Dataset records:
________________

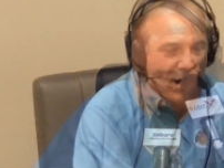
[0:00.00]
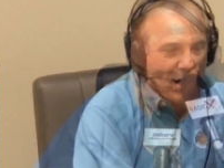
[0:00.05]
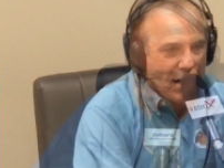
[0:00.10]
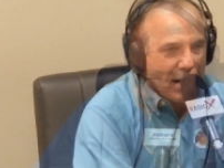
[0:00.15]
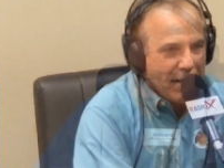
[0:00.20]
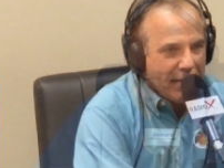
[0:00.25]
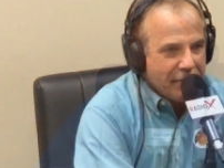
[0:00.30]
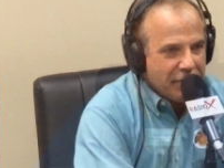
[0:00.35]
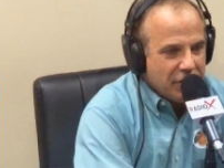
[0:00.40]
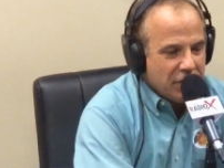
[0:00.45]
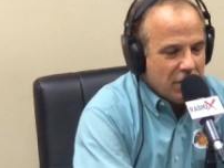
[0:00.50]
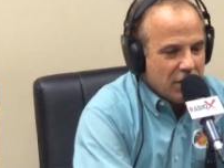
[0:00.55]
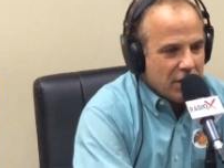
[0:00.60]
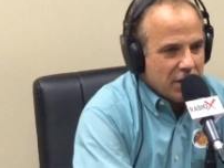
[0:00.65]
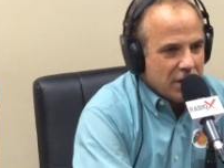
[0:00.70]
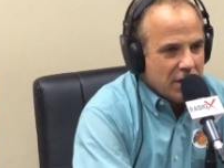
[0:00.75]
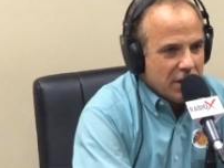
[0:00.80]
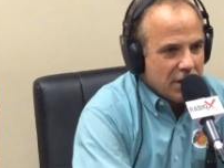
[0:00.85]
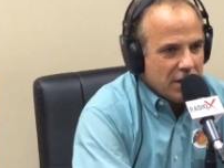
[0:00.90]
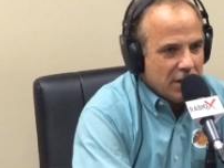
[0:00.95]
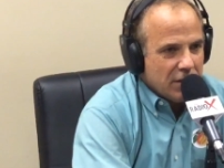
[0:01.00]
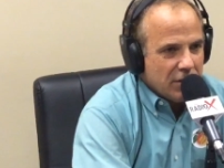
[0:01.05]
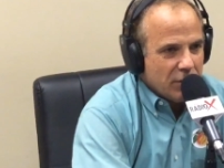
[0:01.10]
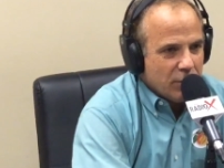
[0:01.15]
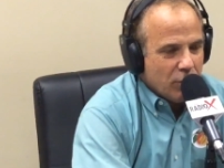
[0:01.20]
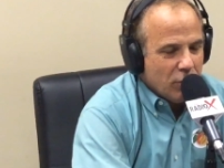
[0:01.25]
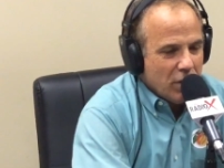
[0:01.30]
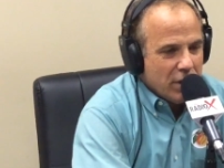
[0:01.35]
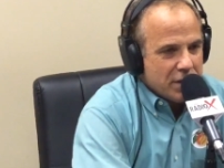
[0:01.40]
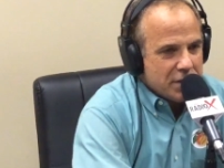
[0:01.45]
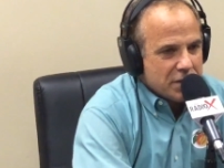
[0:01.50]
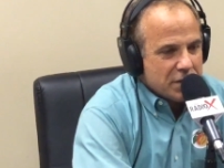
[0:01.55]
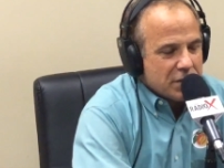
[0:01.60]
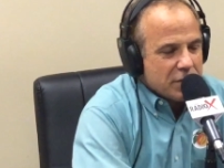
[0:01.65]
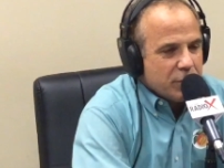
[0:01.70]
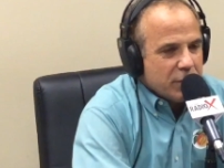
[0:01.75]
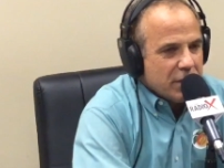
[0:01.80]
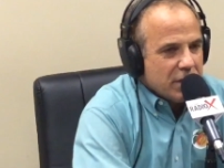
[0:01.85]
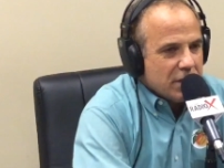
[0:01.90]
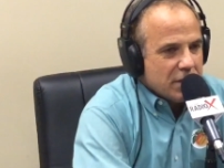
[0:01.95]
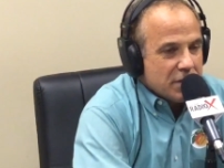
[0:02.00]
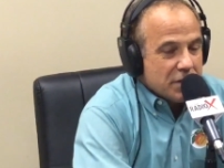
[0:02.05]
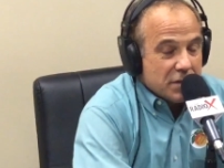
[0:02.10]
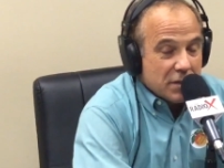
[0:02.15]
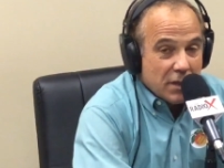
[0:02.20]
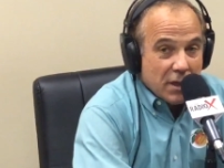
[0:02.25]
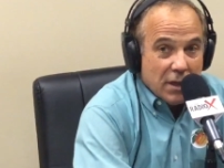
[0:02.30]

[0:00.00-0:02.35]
have started cutting their prices because,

________________

Problem to work on: The full text of the data above, exact and without pictures, is what to return.

Finished exercise:
[0:00.00]
[0:00.05]
[0:00.10]
[0:00.15]
[0:00.20]
[0:00.25]
[0:00.30]
[0:00.35]
[0:00.40]
[0:00.45]
[0:00.50]
[0:00.55]
[0:00.60]
[0:00.65]
[0:00.70]
[0:00.75]
[0:00.80]
[0:00.85]
[0:00.90]
[0:00.95]
[0:01.00]
[0:01.05]
[0:01.10]
[0:01.15]
[0:01.20]
[0:01.25]
[0:01.30]
[0:01.35]
[0:01.40]
[0:01.45]
[0:01.50]
[0:01.55]
[0:01.60]
[0:01.65]
[0:01.70]
[0:01.75]
[0:01.80]
[0:01.85]
[0:01.90]
[0:01.95]
[0:02.00]
[0:02.05]
[0:02.10]
[0:02.15]
[0:02.20]
[0:02.25]
[0:02.30]

[0:00.00-0:02.35]
have started cutting their prices because,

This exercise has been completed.